Вера бывает разная. Бывает простая, детская, чистая, светлая вера: доверие, доверчивость, незнание зла, бесстрашие оттого, что никогда не была испытана жестокость, беспощадность, боль, которая наносится злостно и намеренно. Такая доверчивость не может быть названа зрелой верой; она — начало веры, она открывается в ранние годы; она иногда сохраняется в очень чистых и детских душах; но в ней чего-то не хватает. Да, она открывает человека ценой большого страдания, но вместе с тем не защищает другого человека от ошибок, потому что мы несем ответственность за тех людей, которым открываемся. С одной стороны, они могут нам нанести боль, раны (не говоря о радости, которую они нам приносят). Но с другой стороны, если мы безответственно отдаемся в их власть, может открыться в них все дурное или не открыться, не оправдаться то светлое и большое, что есть в человеке.

Поэтому доверчивости недостаточно; должна быть другая, более зрелая вера. Во-первых, вера в человека, основная, глубинная вера в то, что в каждом человеке есть свет, правда и бесконечные творческие возможности к становлению; что если ему помочь, если его поддержать, если его вдохновить, тот хаос, который нас часто пугает в человеке, может родить звезду. Такая уверенность — это уверенность в том, что в человеке есть свет, есть правда, и что они могут победить. И в этой уверенности, в этой вере нет наивности; она вырастает с опытностью, которая зиждется на знании самого себя и на знании жизни и людей.

Но на пути к этому мы постоянно имеем дело — и другие в нашем лице имеют дело — с людьми, которые находятся в стадии становления, то есть с людьми, в которых свет и тьма борются — и борются иногда жестоко. И когда мы открываемся в акте веры, мы должны заранее признать свою уязвимость и на нее пойти. Уязвимость не обязательно дурное свойство. Уязвимость бывает горькая, тяжелая: уязвленное самолюбие, чувство обиды, чувство униженности тоже принадлежат к этой области уязвимости. Но не о них идет речь в любви, а о способности быть раненным в сердце — и не отвечать ни горечью, ни ненавистью; простить, принять, потому что ты веришь, что жестокость, измена, непонимание, неправда — вещи преходящие, а человек пребывает вовеки.

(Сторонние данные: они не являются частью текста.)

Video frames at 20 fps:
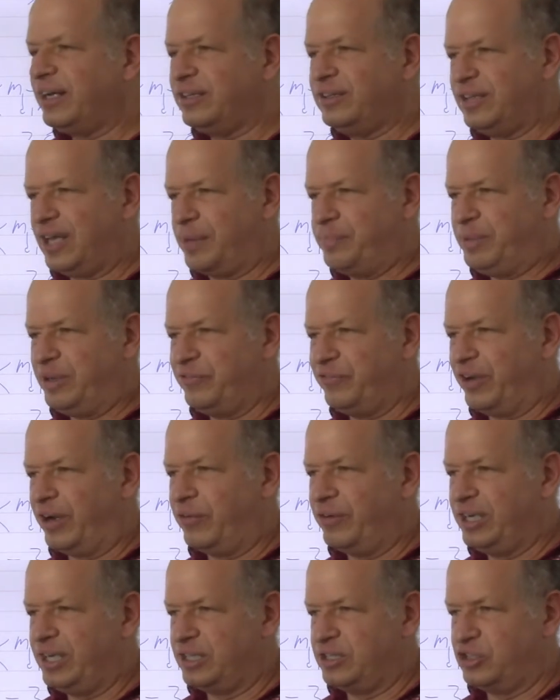type
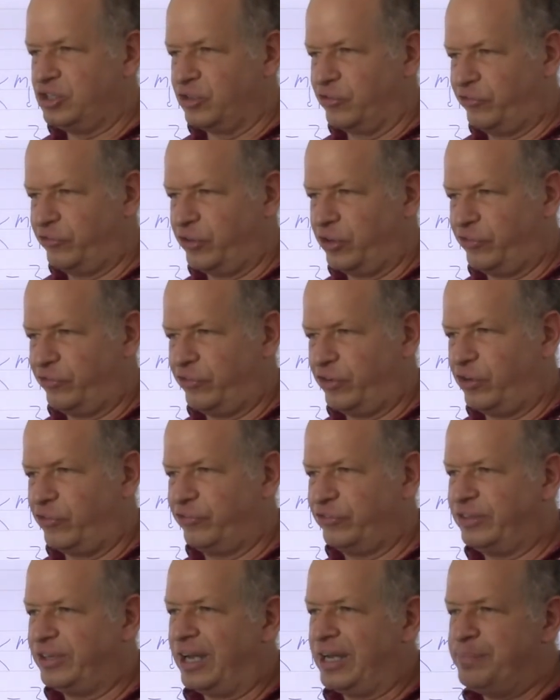invariants
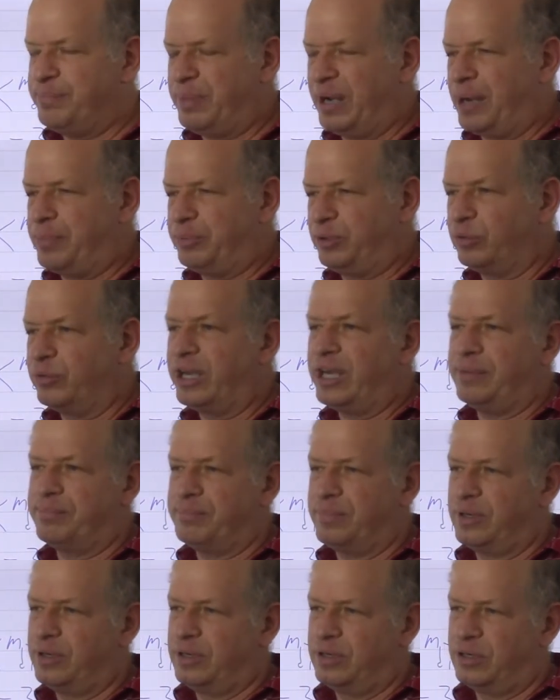of type up to
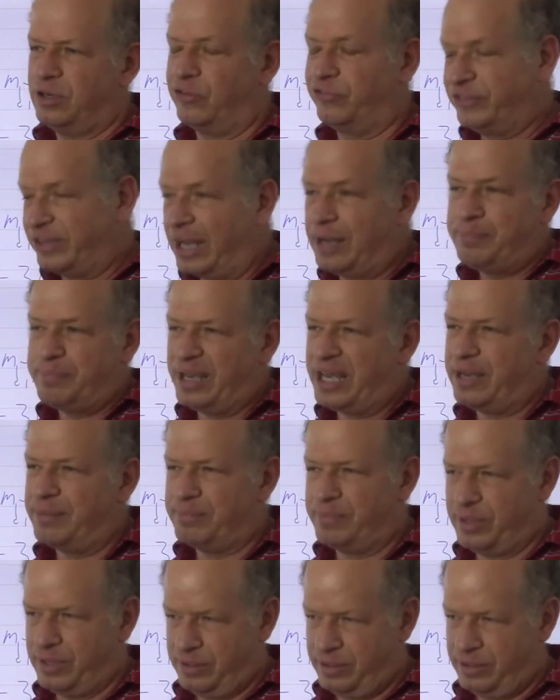M, of type M.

Очень важно выбрать эту уязвимость. И умение пронести эту готовность верить до конца и любить ценой своей жизни для того, чтобы не только ты, но и другой вырос в полную меру своих возможностей, — это подвиг. Это нечто великое, это подлинное творчество: из человека, который еще себя не осуществил, мы осуществляем Человека, мы становимся тем, чем мы можем быть и стать, и мы другому помогаем стать всем тем, чем он способен быть. В этом есть момент очень серьезной ответственности. Обыкновенно, говоря об ответственности, мы понимаем это слово как подотчетность: придется мне дать ответ — за свои слова, за свои действия, за свою жизнь. Но не только в этом ответственность. Ответственность заключается также в способности отозваться на человека, ответить ему — любовью, пониманием, верой, надеждой. В этом смысле всякая любовь в себе содержит ответственность. Ответственность перед тайной человека, ответственность перед его будущим. И опять-таки, эта ответственность, как и всякая другая — например, гражданская — осуществляется какой-то ценой.

И эта ответственность в любви сочетается тоже с требовательностью. Любить расслабляющей любовью, любить такой любовью, которая все допускает и позволяет человеку становиться все мельче и мельче, все более жестоким, все более себялюбивым, — это не любовь. Это — измена. Любовь должна быть требовательной. Не в грубом смысле, не так, как мы часто действительно требуем от других того, чего сами не согласны делать, что для нас кажется слишком трудным, налагая на них бремена, которые мы не способны или не хотим нести. Нет, требовательность в любви сказывается прежде всего в том, чтобы любимого человека вдохновлять, чтобы его уверить в том, что он бесконечно значителен и ценен, что в нем есть все необходимое, чтобы вырасти в большую меру человечности.